Gain on disposal of assets decreased primarily due to the divestiture program
initiated by the Company in the second quarter of 2002 and completed in late
2002. The impairment of oil and gas properties increased due to performance
related downward reserve adjustments associated with certain properties
primarily in Canada. Transportation expenses increased primarily due to higher
contract rates primarily resulting from the sale of the Val Verde Plant in 2002.
Taxes other than income taxes increased primarily due to higher production taxes
resulting from higher oil and gas revenues. Other expense-net increased
primarily due to foreign currency transactions, lower interest income and higher
environmental costs. DD&A increased primarily due to higher unit-of-production
rates on the Canadian properties which have higher rates than average
unit-of-production rates for the Company partially offset by the divestiture of
higher cost properties in 2002 and lower gas and oil production volumes.
Exploration costs decreased primarily due to lower drilling rig expenses of $41
million, lower amortization of undeveloped lease costs of $6 million and lower
geological and geophysical and other expenses of $5 million. Interest expense
decreased primarily due to lower debt balances and higher capitalized interest
during the second quarter of 2003.
17
Income Tax Expense
Income taxes were an expense of $98 million in the second quarter of 2003
compared to an expense of $37 million in the second quarter of 2002. The
increase in tax expense was primarily due to higher pretax income. The Company
recorded tax benefits of $11 million in the second quarter of 2003 compared to
$42 million in the second quarter of 2002 related to interest deductions allowed
in both the U.S. and Canada on transactions associated with cross-border
financing.

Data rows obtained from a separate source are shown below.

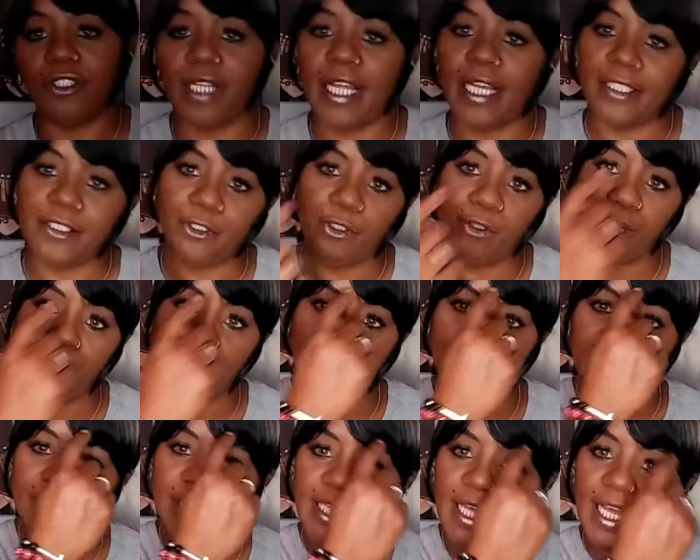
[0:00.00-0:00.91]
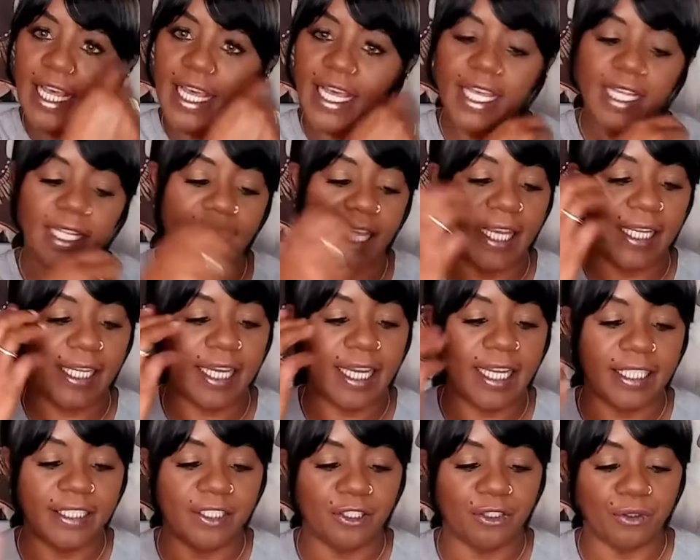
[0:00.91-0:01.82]
know, like swoop to the side like
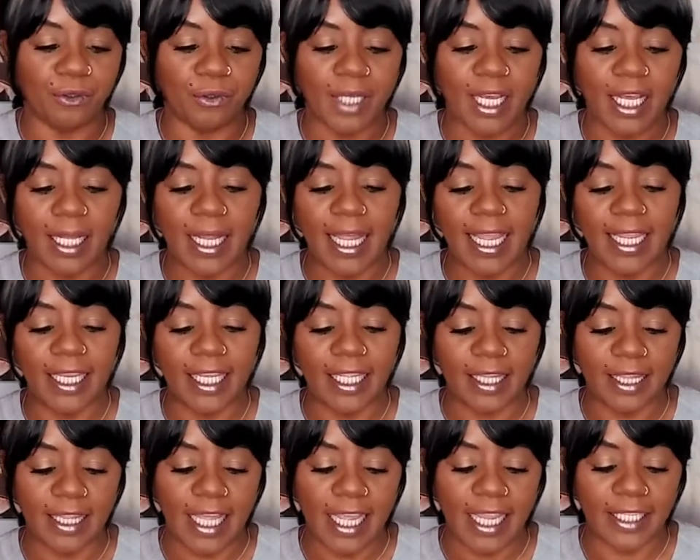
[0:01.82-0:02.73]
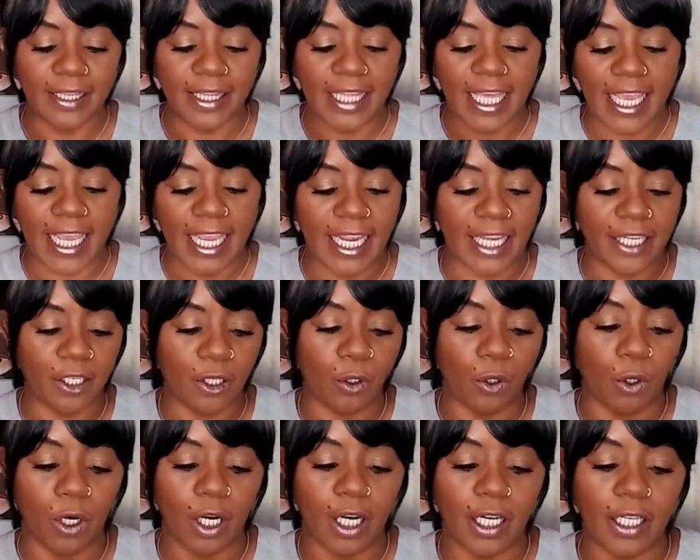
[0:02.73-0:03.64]
I do. I like it like that.
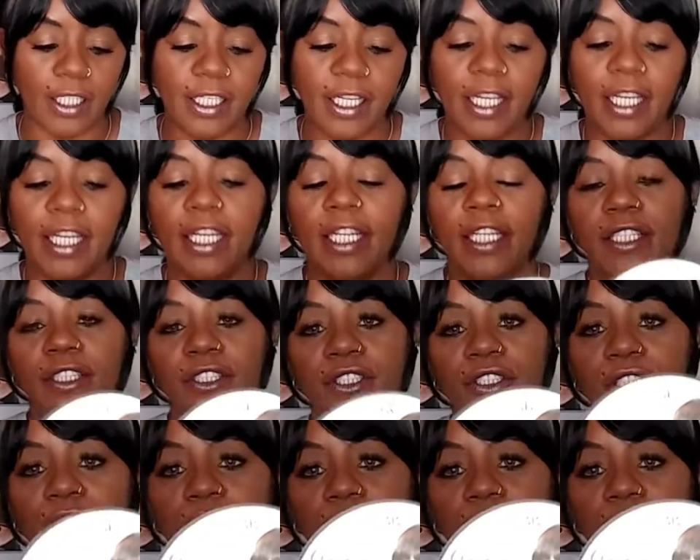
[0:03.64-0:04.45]
Or, you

The Company also recorded a net tax benefit of $31 million in second
quarter 2003 related to the closing of the 1996 - 1998 IRS tax audit cycle, the
reversal of tax reserves no longer required due to the audit closure, normal tax
return true-up and adjustments of tax credits. Additionally, in the second
quarter of 2003, the Company resolved all disputes under tax sharing agreements
with certain former affiliates. As a result, during the second quarter of 2003,
the Company recorded a $3 million decrease in income tax expense.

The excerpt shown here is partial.